I went to the Gallipoli exhibition at Te Papa over the weekend and took my daughter (who is 3) and my husband. It was such a great exhibition and I wish I could have spent more time learning about this tragic event.
Unfortunately when I got there we got past 2 of the giants before my daughter just started screaming at the top of her lungs and would not go any further. She had already started trembling at the first giant, but seemed to be ok enough to keep moving forward. The issue with getting past 2 giants was that she wouldn’t go any further through the exhibition, but she flat out refused to go back passed the 2 we had just seen. So we were stuck in the middle of this exhibition with a screaming child who was just beside herself with fear. In the end Andrew took her out and I managed to continue through the exhibition to the end without them – albeit quicker than I would have hoped.
The giants were so realistic and definitely the stars of the show. They scared even me a little bit in that they looked so real you almost though they would move or turn their attention at you. You could really get a strong sense of their feelings and emotions. The details being things such as tears, sweat, flies, dirt, fabric stretching across limbs that you could see ached in the positions they held, veins popping with exertion, there was a sense of stress on the body with different areas of the body showing the delicacy of what they were doing.
For example in the below images while you can see the tension and strain in the elbow and upper arm of the man holding the ammo at his lower arm and hand where he holds the ammo you can see the delicacy with which he feeds the ammo through, knowing, of course, the this ammo is what stands between himself and his enemies.
Even the models that were on display were so detailed and held a great deal of emotion. The reality of war and the aftermath of it never more real for me than during this exhibition.
There was even a tunnel (dug out) that you had to walk through that to the right of you had other corridors (screens) that played images of people in the tunnels with you, and in some cases shooting at you, and the tunnels collapsing around you. And While you walked through the tunnel it shook with the noises all around you. I was actually really scared through here, and was tempted to turn back and not continue (Thank god Grace had left by then). The whole exhibition was well thought through and a complete experience rather than just showing a few things.
There were screens which showed the affect various weaponry had on the human body. It was really sick, and really put into perspective the real sacrifice that our veterans made, and the complete waste that war is. But then, as one fellow exhibition viewer said to me, although it was terrible and a waste, the sacrifice was so worth it. Bless our veterans!
The crying nurse, with her voice over, and quiet pose away from everything else just really made me want to sit and weep with her. Look at how tidy she has tried to keep herself, and yet through this strands of her hair, dead from stress, have worked their way from her cap and fall over her face.
Everything about the poses, the way she wipes with the back of her hand, and appears to try to stop herself from crying, to try hold it in lots like she is about to do the little snuffle, even her hand is showing as damp from the tears. I don’t think there has been any other exhibition that has ever moved me so much, and that has taken as much care with details. It is clear that every person working on this exhibition has put all of their care, love, and attention into these works.

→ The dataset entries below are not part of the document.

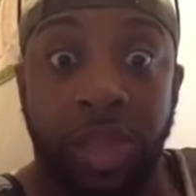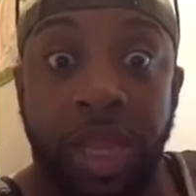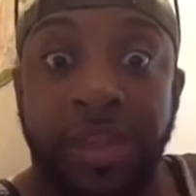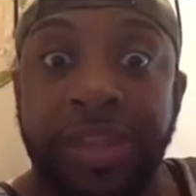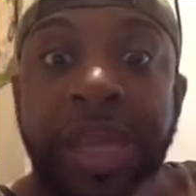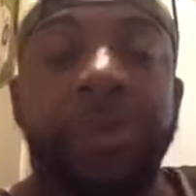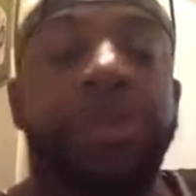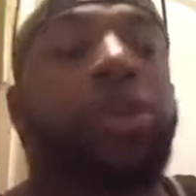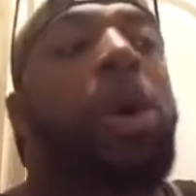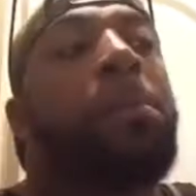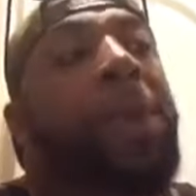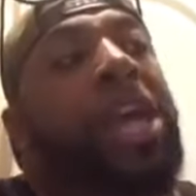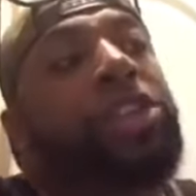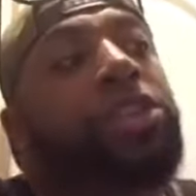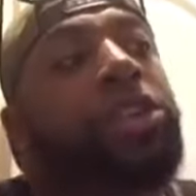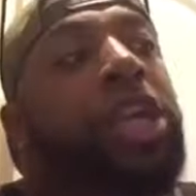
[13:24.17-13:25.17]
They was going to
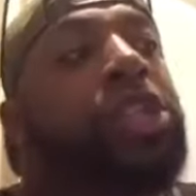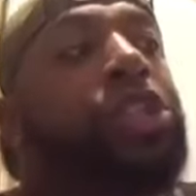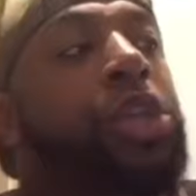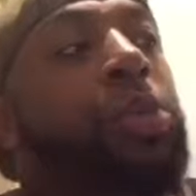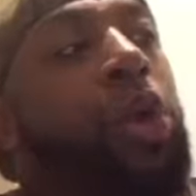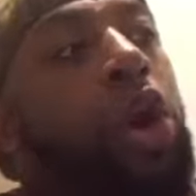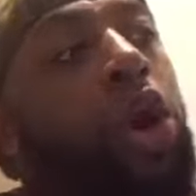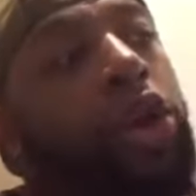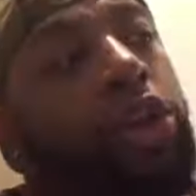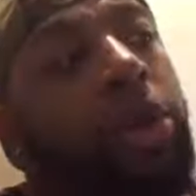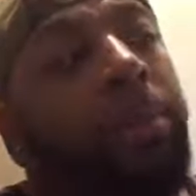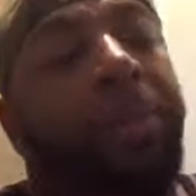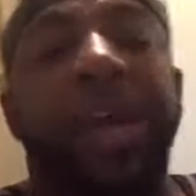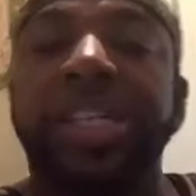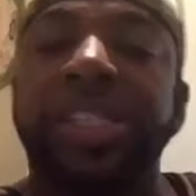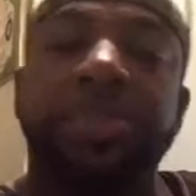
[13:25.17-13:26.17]
make sure that you were on your
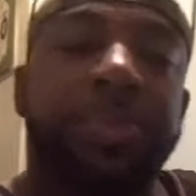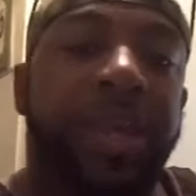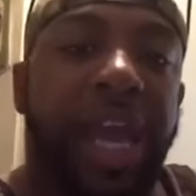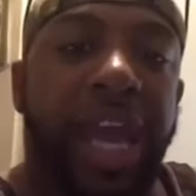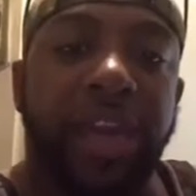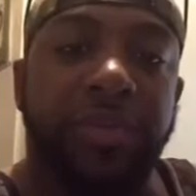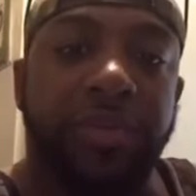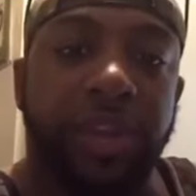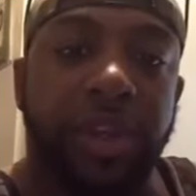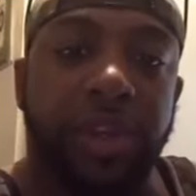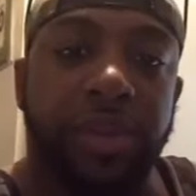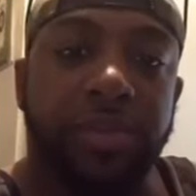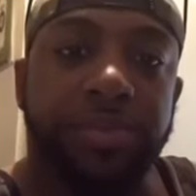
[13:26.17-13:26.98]
best behavior.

The man walking through the poppies was the final giant and he was so moving.
I couldn’t help but get a sense of going home – finally – but of remembrance for his friends and family that had been slaughtered and remembering of what he had gone through, and those lives he had destroyed, both on the battlefield, and back home. And he just looked so young and weighed down, not necessarily by the heavy bags that he carried (although granted those would be heavy enough) but with the weight of what he had been through, and what he had done, and the fact he would never be able to forget.
The poppies were folding poppies that exhibition viewers were invited to write and fold and throw at the veteran’s feet in remembrance and honour. So moving that so many people felt inclined to take up the offer.
As you left the exhibition there was a small bowl of water that you were invited to sprinkle on yourself. The sign reading that as per Maori custom you sprinkle water over yourself after being in the presence of the dead to leave the spirit where you are leaving. I really got the sense that I needed to sprinkle water on myself upon leaving the exhibition. I was just so moved by what I had seen and actually experienced.
If you can get along to see the exhibition before it closes do. It is so worthwhile.